[Date Prev][Date Next][Thread Prev][Thread Next][Date Index][Thread Index]
Re: Oops in __free_pages_ok (pre7-1) (Long) (backtrace)
>
>
> On Wed, 3 May 2000, Kanoj Sarcar wrote:
> >
> > At no point between the time try_to_swap_out() is running, will is_page_shared()
> > wrongly indicate the page is _not shared_, when it is really shared (as you
> > say, it is pessimistic).
>
> Note that this is true only if you assume processor ordering.
>
True ... not to deviate from the current topic, I would think that instead
of imposing locks here, you would want to inject instructions (like the
mips "sync") that makes sure memory is consistant. Imposing locks is a
roundabout way of insuring memory consistancy, since the unlock normally
has this "sync" type instruction encoded in it anyway.

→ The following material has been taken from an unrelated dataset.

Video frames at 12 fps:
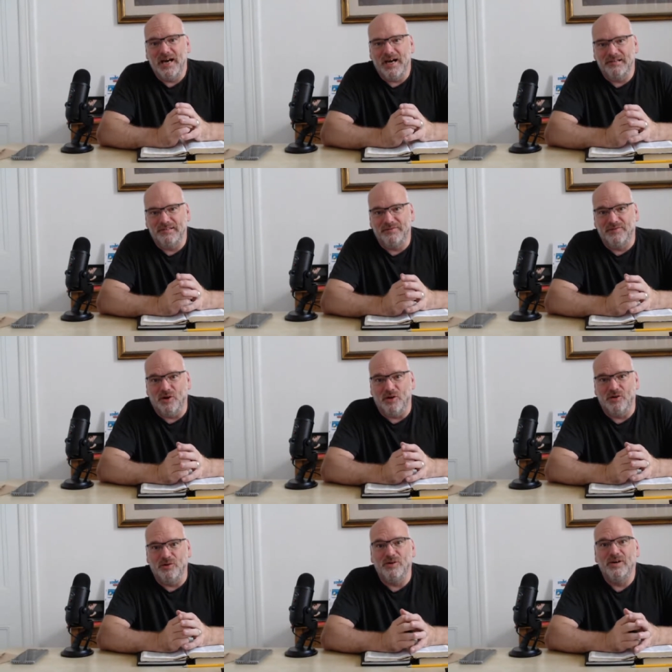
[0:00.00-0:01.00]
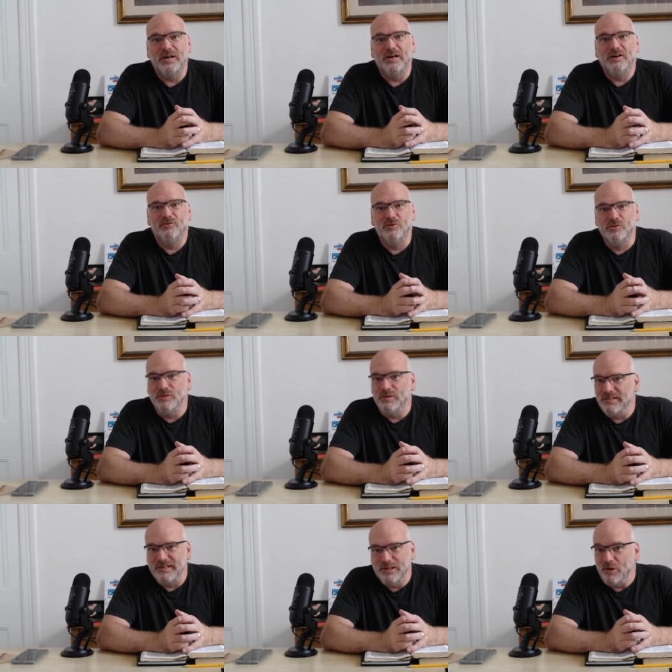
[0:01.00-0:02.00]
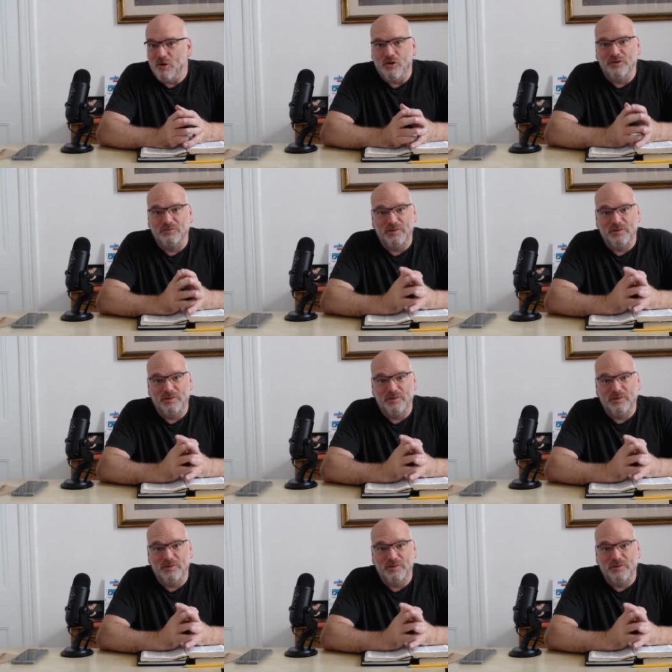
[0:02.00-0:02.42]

us follow rules and laws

> With no common locks, a less strictly ordered system (like an alpha) might
> see the update of the swap-count _much_ later on the second CPU, so that
> is_page_shared() may end up not being pessimistic after all (it could get
> the new page count, but the old swap-count, and thinks that the page is
> free to be removed from the swap cache).
>
> This is why not having a shared lock looks like a bug to me. Even if that
> particular bug might never trigger on an x86.
>
> _Something_ obviously triggers on the x86, though.
>
> Note that we may be barking up the wrong tree here: it may be a completely
> different page mishandling that causes this. For example, one bug in NFS
> used to be that it free'd a page that was allocated with "alloc_pages()"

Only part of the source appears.